(Dataset entries)
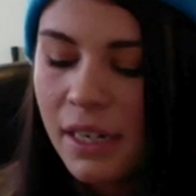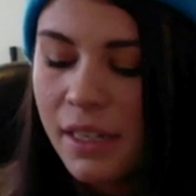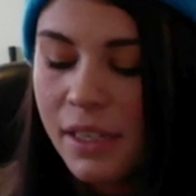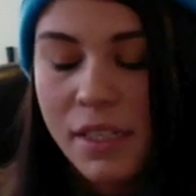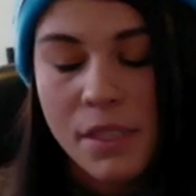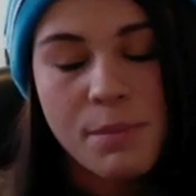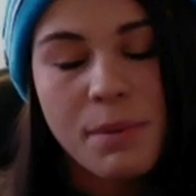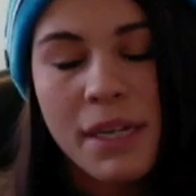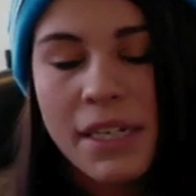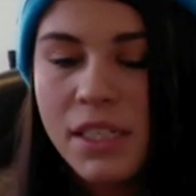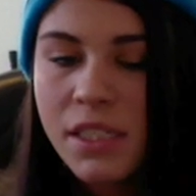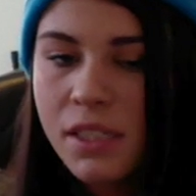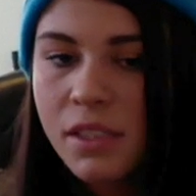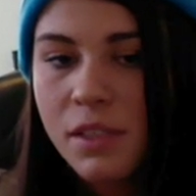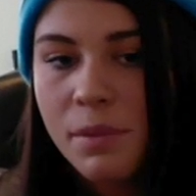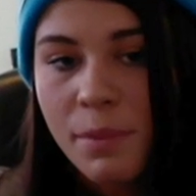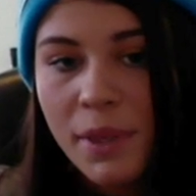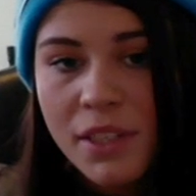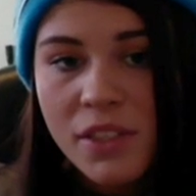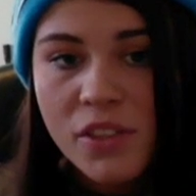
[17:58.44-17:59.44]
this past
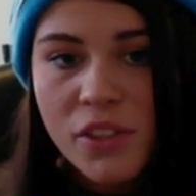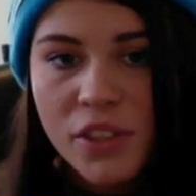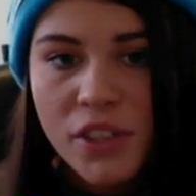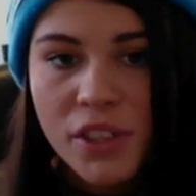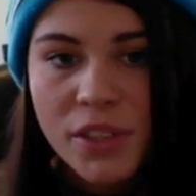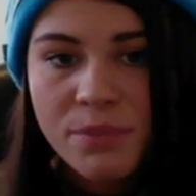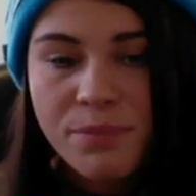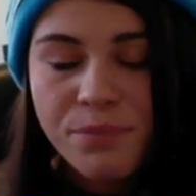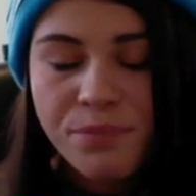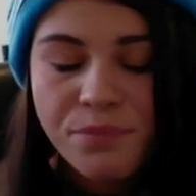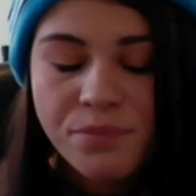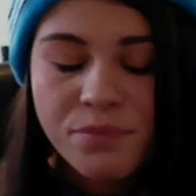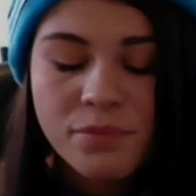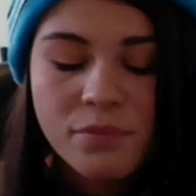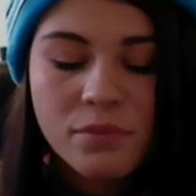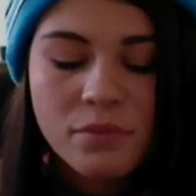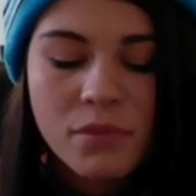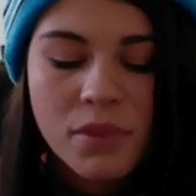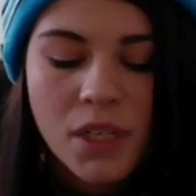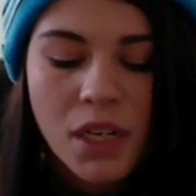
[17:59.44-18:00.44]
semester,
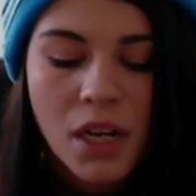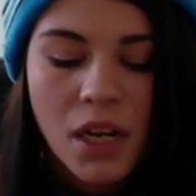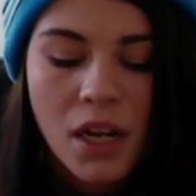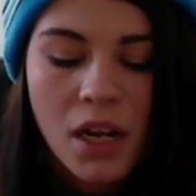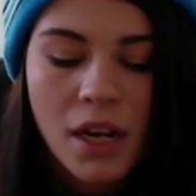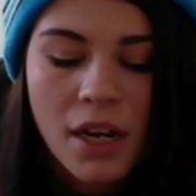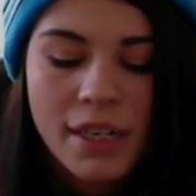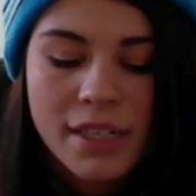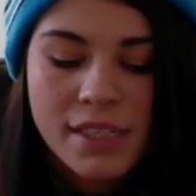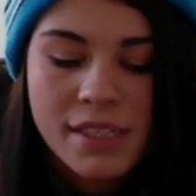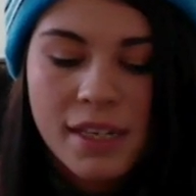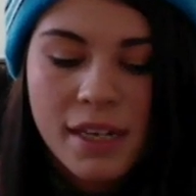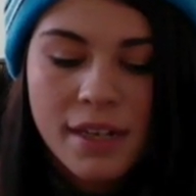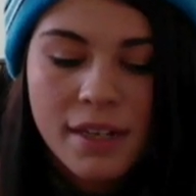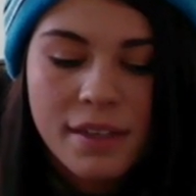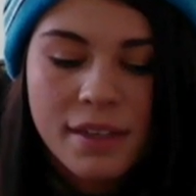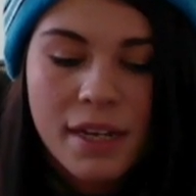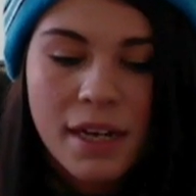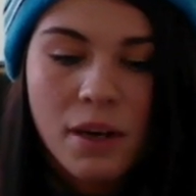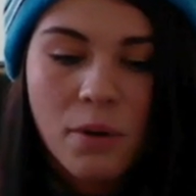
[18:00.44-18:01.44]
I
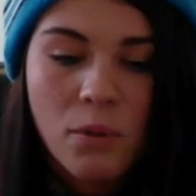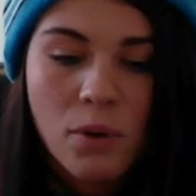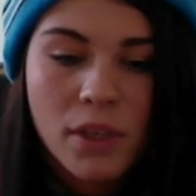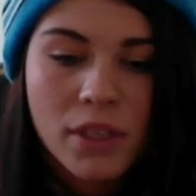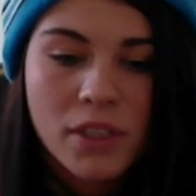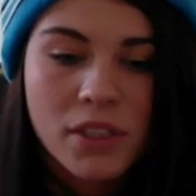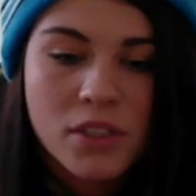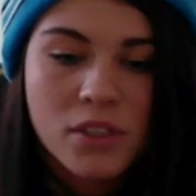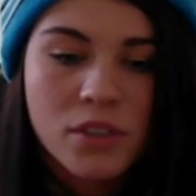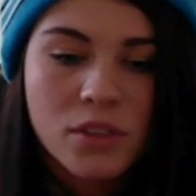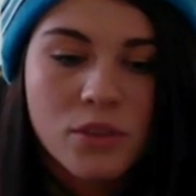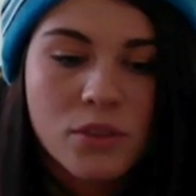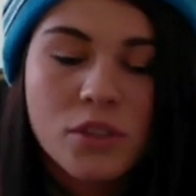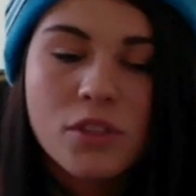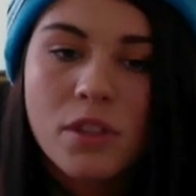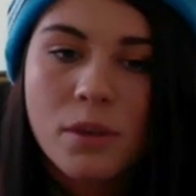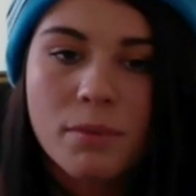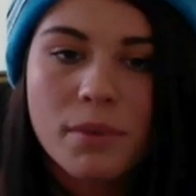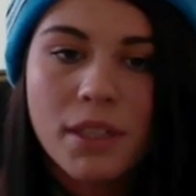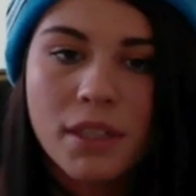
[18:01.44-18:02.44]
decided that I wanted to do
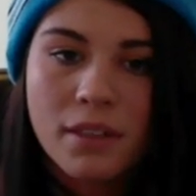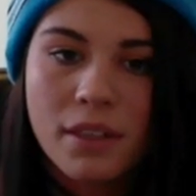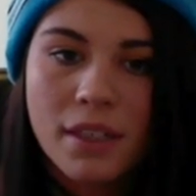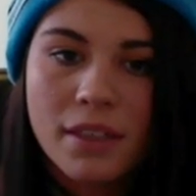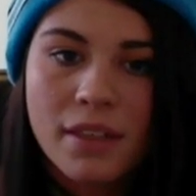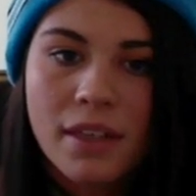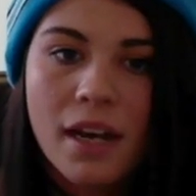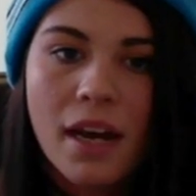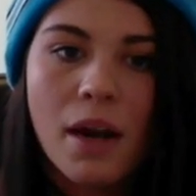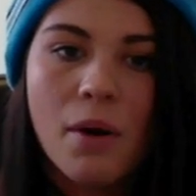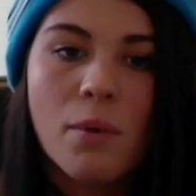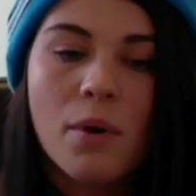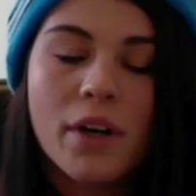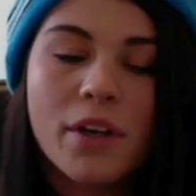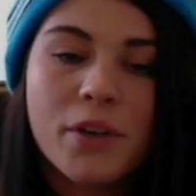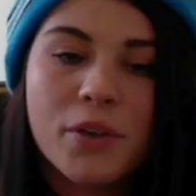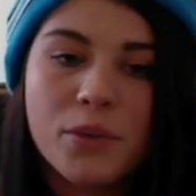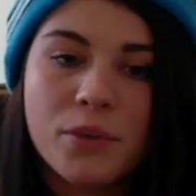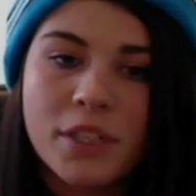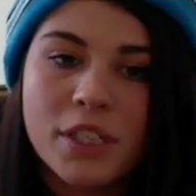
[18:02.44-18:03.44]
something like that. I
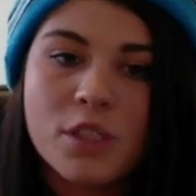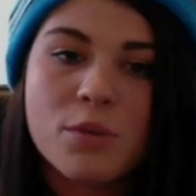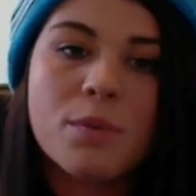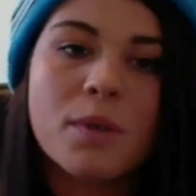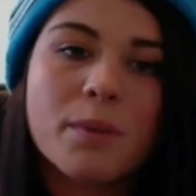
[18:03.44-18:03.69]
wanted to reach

# ACTION ITEM:
An exact copy of the records above is needed, free of pictures.

# EXERCISE SOLUTION:
[17:58.44-17:59.44]
this past
[17:59.44-18:00.44]
semester,
[18:00.44-18:01.44]
I
[18:01.44-18:02.44]
decided that I wanted to do
[18:02.44-18:03.44]
something like that. I
[18:03.44-18:03.69]
wanted to reach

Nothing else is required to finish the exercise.